Leaning into the underside of a narrow band, price keeps tapping it and slipping back only shallow, no real give. Pushes up are getting shorter, a few upper wicks stacking, but the pullbacks can’t travel either — it just sits there, compressed. Volume flickers on the tests and then goes quiet, like effort with nothing to show. Still holding full exposure, watching how this base behaves rather than forcing adds. If it slips cleanly through the floor and doesn’t snap back, I’m out. Until then… waiting, pressure unresolved.

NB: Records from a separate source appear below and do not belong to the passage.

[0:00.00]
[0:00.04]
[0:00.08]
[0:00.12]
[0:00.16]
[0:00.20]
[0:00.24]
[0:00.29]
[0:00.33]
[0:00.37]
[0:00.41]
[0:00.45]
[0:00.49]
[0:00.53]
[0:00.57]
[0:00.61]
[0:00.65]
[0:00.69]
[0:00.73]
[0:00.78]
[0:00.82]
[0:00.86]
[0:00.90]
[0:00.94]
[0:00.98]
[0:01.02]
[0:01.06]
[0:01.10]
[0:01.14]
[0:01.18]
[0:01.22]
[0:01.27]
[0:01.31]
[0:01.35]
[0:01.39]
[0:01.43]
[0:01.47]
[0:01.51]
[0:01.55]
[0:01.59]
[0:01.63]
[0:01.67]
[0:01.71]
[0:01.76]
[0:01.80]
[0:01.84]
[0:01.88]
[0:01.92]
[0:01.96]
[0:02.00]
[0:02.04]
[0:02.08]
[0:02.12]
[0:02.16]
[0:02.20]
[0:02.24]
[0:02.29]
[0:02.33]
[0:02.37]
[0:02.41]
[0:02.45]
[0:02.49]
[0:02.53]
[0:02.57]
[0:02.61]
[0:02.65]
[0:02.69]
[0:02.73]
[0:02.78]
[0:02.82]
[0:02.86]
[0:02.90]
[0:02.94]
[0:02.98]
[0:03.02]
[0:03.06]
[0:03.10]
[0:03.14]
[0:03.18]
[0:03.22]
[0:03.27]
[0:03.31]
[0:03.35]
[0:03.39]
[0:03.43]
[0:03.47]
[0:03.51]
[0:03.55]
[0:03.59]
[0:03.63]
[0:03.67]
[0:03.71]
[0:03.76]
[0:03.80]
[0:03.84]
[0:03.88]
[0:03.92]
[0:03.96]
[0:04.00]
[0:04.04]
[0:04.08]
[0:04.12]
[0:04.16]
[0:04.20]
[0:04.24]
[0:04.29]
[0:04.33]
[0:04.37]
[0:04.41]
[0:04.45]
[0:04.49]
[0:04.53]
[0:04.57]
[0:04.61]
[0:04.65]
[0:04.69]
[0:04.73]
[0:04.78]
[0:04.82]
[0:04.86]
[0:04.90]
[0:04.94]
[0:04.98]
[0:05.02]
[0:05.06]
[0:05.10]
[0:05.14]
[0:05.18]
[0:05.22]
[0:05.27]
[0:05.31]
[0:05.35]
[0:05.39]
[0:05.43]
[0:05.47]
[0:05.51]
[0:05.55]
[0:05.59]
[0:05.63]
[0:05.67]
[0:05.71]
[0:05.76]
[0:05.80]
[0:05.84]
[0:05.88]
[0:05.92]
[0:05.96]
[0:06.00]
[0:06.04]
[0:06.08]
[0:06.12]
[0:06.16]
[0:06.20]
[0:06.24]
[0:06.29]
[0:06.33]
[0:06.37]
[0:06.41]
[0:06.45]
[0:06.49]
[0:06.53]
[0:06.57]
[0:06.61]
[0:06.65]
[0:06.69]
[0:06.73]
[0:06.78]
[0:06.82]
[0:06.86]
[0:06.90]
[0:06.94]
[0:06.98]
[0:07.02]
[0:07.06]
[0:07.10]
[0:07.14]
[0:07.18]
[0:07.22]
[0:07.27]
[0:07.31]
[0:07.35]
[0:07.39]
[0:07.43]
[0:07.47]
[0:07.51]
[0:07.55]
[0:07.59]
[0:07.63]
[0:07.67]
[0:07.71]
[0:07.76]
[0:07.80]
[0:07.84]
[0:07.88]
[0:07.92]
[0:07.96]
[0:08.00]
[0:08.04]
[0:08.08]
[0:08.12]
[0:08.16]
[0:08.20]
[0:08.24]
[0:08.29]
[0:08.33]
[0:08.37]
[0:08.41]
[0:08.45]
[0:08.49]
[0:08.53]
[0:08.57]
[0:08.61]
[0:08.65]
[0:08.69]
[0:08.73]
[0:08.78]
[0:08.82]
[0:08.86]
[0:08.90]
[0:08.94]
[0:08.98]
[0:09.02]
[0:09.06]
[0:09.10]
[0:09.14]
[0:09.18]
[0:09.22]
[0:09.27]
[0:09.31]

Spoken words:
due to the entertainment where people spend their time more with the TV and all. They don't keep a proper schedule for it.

Price keeps leaning into the upper band and getting met, each lift shorter than the last. Upper wicks stack, bodies overlap, effort shows but travel doesn’t. The last push spikes then bleeds back into the same pocket, volume shows up without displacement. I’m in with reduced risk, letting it work while this area keeps capping. Invalidation is a firm acceptance above the cap with no snapback. Immediate exit if bids step through and hold without hesitation.
Price keeps leaning into the upper band and getting met, each lift shorter than the last. Upper wicks stack, bodies overlap, effort shows but travel doesn’t. The last push spikes then bleeds back into the same pocket, volume shows up without displacement. I’m in with reduced risk, letting it work while this area keeps capping. Invalidation is a firm acceptance above the cap with no snapback. Immediate exit if bids step through and hold without hesitation.
$0G and $TAKE are in profit right now. Worth considering taking partials here to offset the loss from $MOVE hitting SL.
7 wins on the day. Not explosive, not flashy — just clean execution and control.
One of those steady trading days you want more of.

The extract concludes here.